Alaska employers seem eager to know how legalization will affect the way they deal with their employees, said Richard Birdsall, a senior management consultant with The Growth Company. Three clients called the day after the cannabis initiative passed, he said.
So much interest in the topic built that the company is now teaching a course that shows employers how to prepare themselves for legalization by drafting policies and shoring up insurance. More than 20 business have asked for help, Birdsall said.
For now, he advises employers to get a drug use and testing policy down on paper, and to understand that as with all areas of the marijuana policy, things are in flux.
"I imagine there will be a great deal of upheaval in the future," he said.
But a handful of big Alaska employers -- including UniSea, NMS, a subsidiary of NANA Development Corp., the Anchorage School District and Providence Health & Services Alaska -- responded to requests for comment by saying they see no need to change their current drug testing policies.
"In a nutshell, it's business as usual for our crew," said Dawn Kimberlin of NMS.
"There does not seem to be an immediate need to change any policy or practice," wrote Nancy Sutch with the Alaska Department of Administration, which oversees 16,158 people employed by the state.
A surprise test
Thirty-two years ago, two Alaska brothers challenged their company's drug testing policy in a lawsuit that went all the way to the state Supreme Court.

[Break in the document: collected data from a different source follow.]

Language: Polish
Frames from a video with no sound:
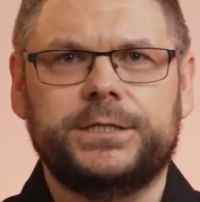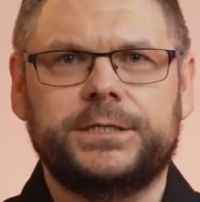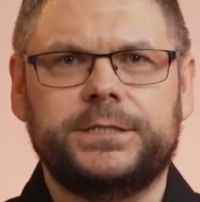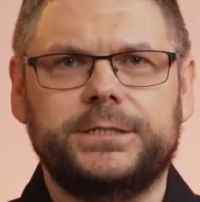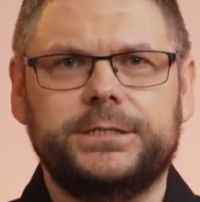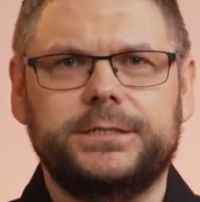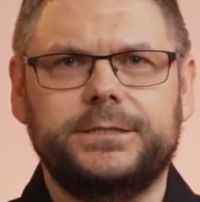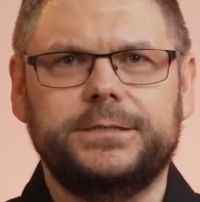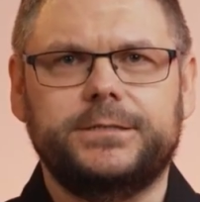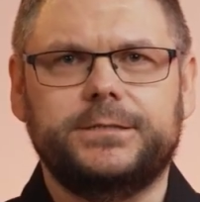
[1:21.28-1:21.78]

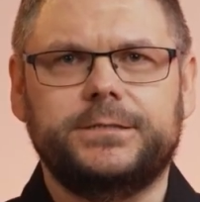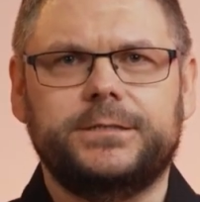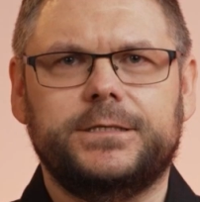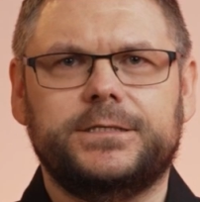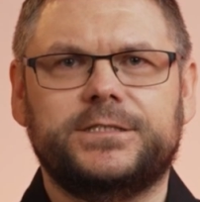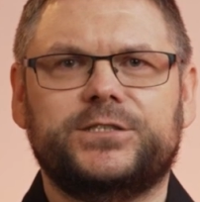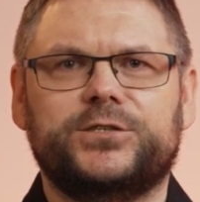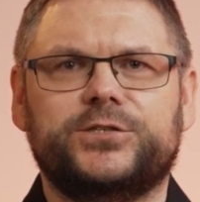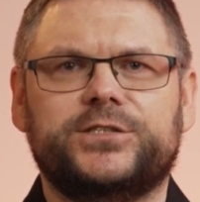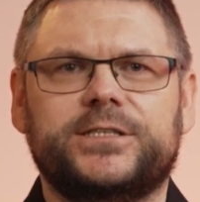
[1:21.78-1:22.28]
IT
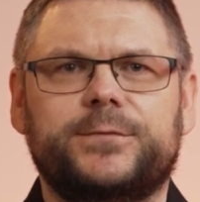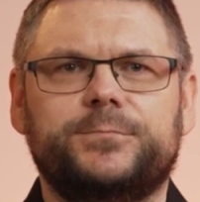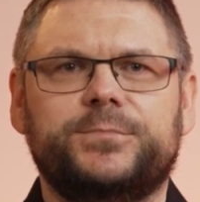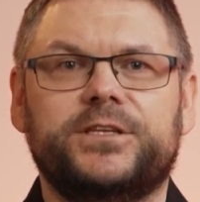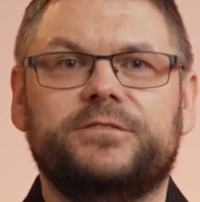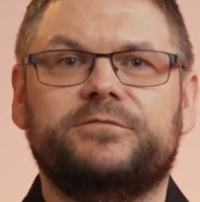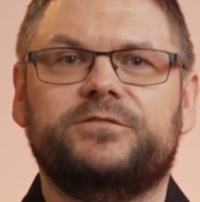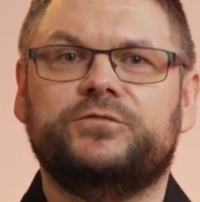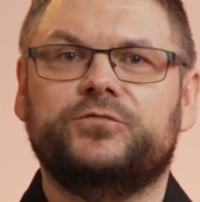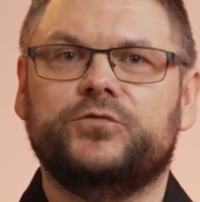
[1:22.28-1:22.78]
jest
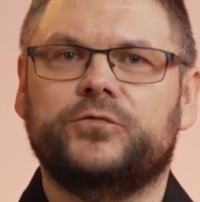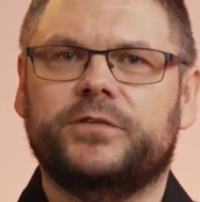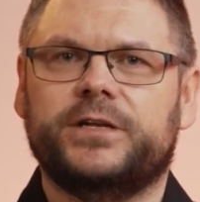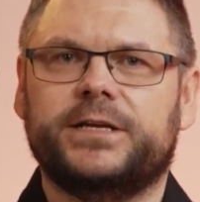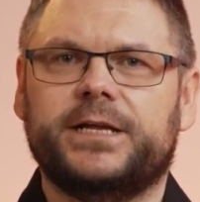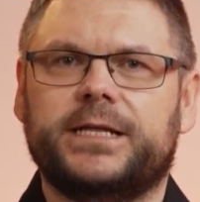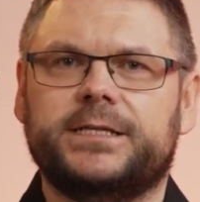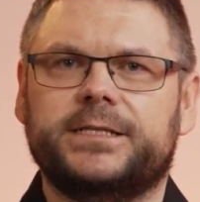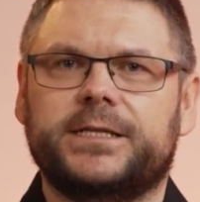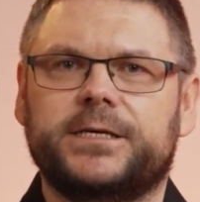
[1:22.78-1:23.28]
dostępne w dwóch
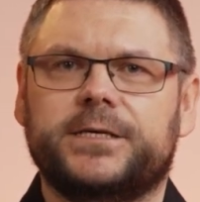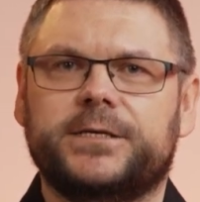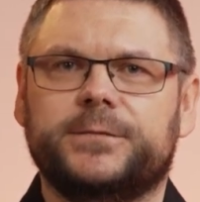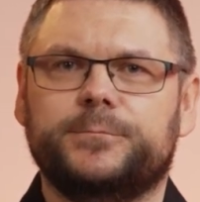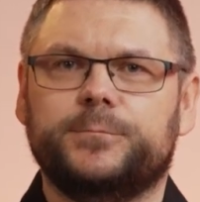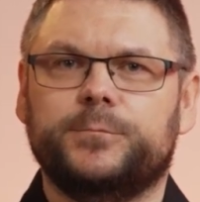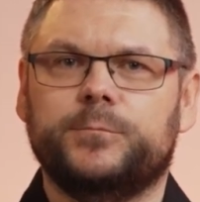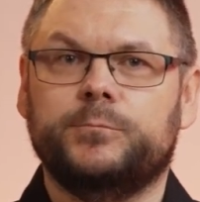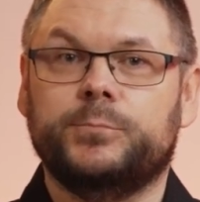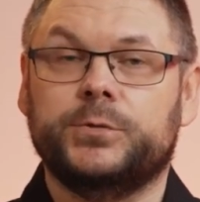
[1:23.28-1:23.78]
wariantach:
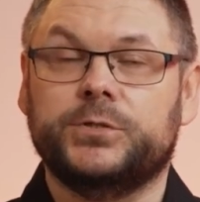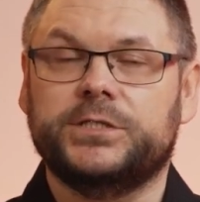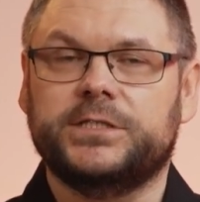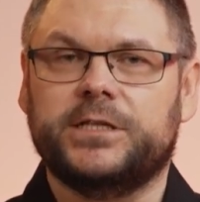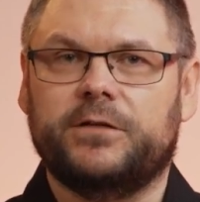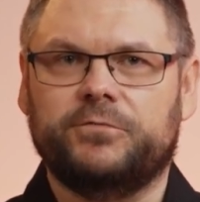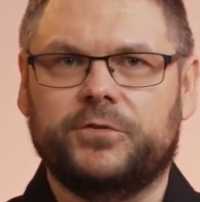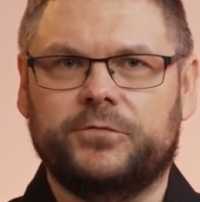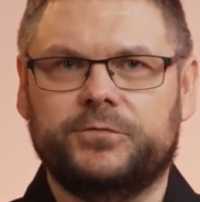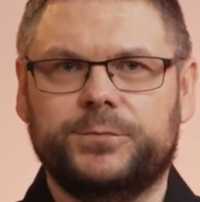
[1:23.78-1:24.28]

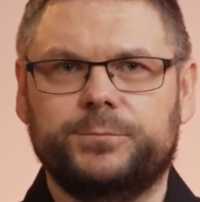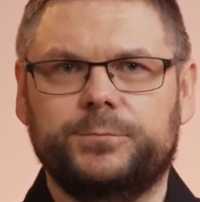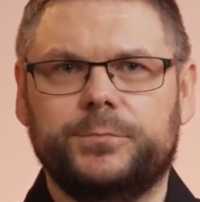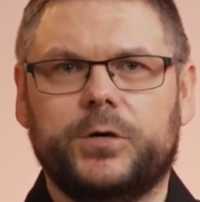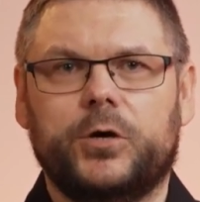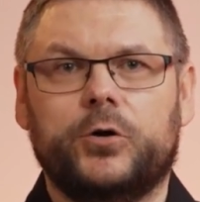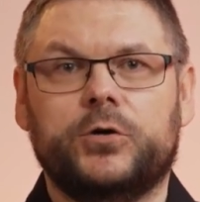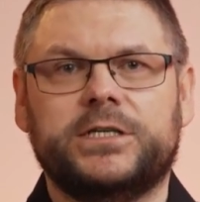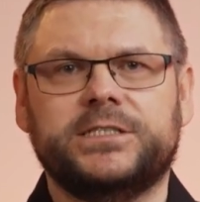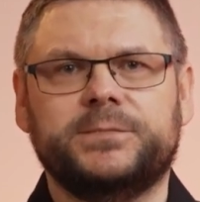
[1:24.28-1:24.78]
podstawowym
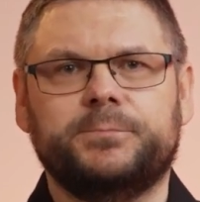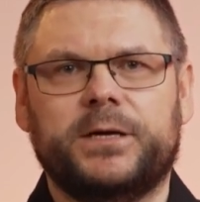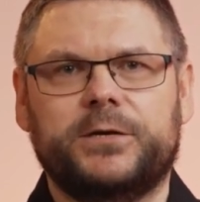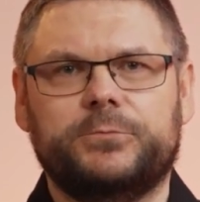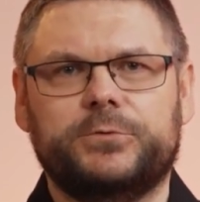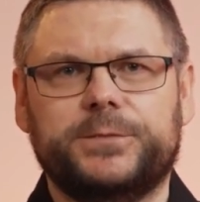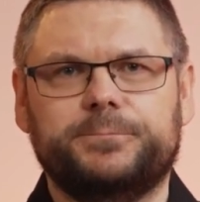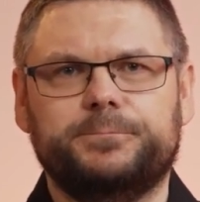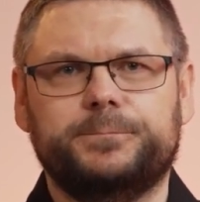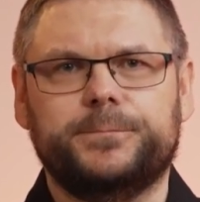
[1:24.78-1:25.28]
oraz
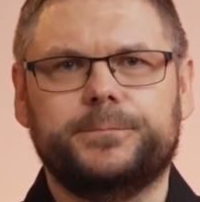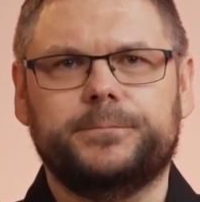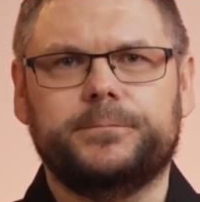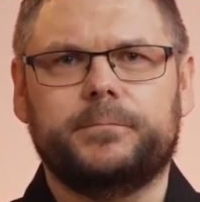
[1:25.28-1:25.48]
pełnym.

Now, the case of Luedtke v. Nabors Alaska Drilling carries a new resonance.
In 1982, Clarence Luedtke and his brother Paul were working for a North Slope drilling outfit. After a 28-day furlough period, Paul Luedtke was given a surprise drug test. He failed it and was fired.
Clarence Luedtke said that while he'd smoked marijuana in the 1960s and '70s, he was done with it by 1982. Providing a clean sample wouldn't have been a problem. But he took umbrage at the idea that time-off activities were the company's business. He refused to undergo a drug test and was fired, too.
"My original aversion to the whole thing was if they were gonna prescribe activities during a person's day off and time off (the employee) should be compensated for it," Luedtke said in a recent interview from his Chugiak home.
It would be one thing, he said, if he and his brother had been on-call to work. They weren't.
"If I'm a nurse on-call I don't go sitting down at a poker table and start slammin' whiskey sours," he said.
The brothers sued, saying the tests were inaccurate, unfair and an invasion of privacy.
Ultimately, the Alaska Supreme Court in 1989 ruled that drug testing by employers had to be balanced between protection of health and safety and employee privacy, the Anchorage Daily News reported at the time. Employers should be concerned only about drug use that could impact performance at work, not drug use in general, and tests must be conducted "at a time reasonably contemporaneous with the employee's work time."
While the ruling upheld the Luedtke brothers' dismissals from the company, it did establish an important principle still at play in Alaska employment law, said Birdsall, the management consultant: To discipline or fire an employee for drug test results, there has to be some "nexus between the use and the work."
At the dawn of a new era of marijuana regulation in Alaska, there are few clear-cut answers.
Now would not be the time to make assumptions about what will and won't be tolerated by your employer, Birdsall said: Best to make sure everyone is on the same page.
In the years after the court case, Luedtke built a career doing inspections of electrical work, specializing in airfield lighting. He is now semi-retired.
"The talent and productivity has spoken for itself," he said. "It doesn't matter what I do on my day off."